(AIM OF THE TASK):
Set down, unchanged, the line holding "(516.38 s to 517.28 s)" and all lines that follow it to the end of the material, leaving pictures out.

■ ■ ■ ■ ■ ■ ■

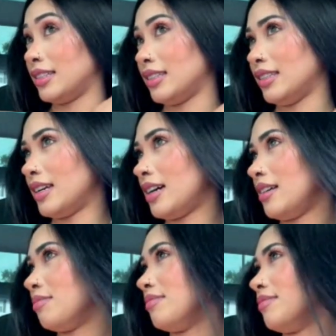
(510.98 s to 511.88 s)

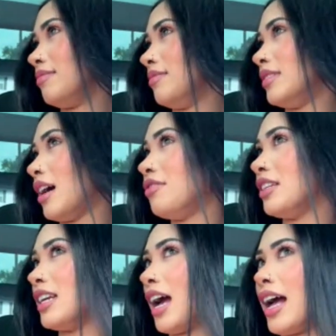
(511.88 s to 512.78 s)
Yeah.
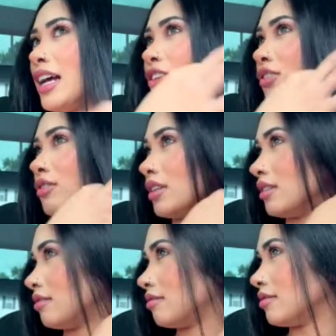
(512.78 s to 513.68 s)
Definitely not
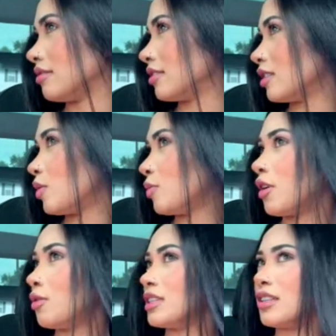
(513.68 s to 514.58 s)
accurate because
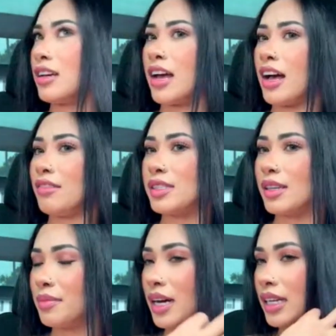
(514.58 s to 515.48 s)
people always think I have
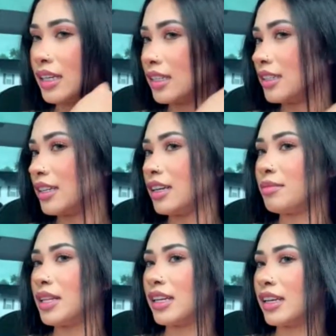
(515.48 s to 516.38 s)
somebody. And
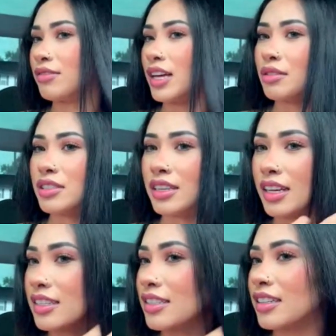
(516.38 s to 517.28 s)
I'm like, if that was the
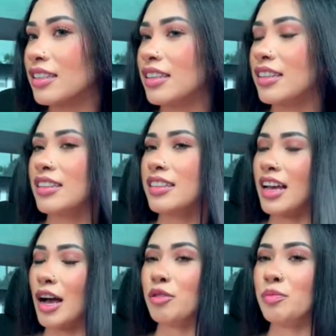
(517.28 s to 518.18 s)
case, then
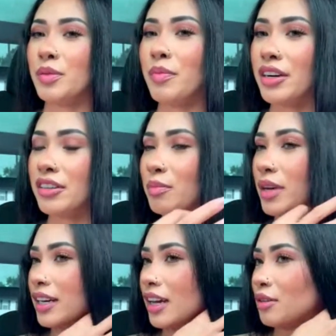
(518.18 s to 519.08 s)
I would be married
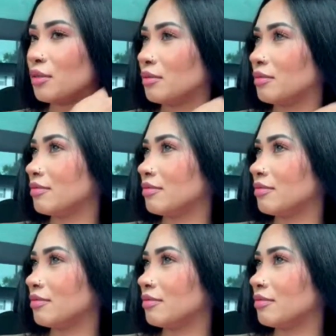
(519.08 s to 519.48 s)
by now.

■ ■ ■ ■ ■ ■ ■

(EXERCISE RESULT):
(516.38 s to 517.28 s)
I'm like, if that was the
(517.28 s to 518.18 s)
case, then
(518.18 s to 519.08 s)
I would be married
(519.08 s to 519.48 s)
by now.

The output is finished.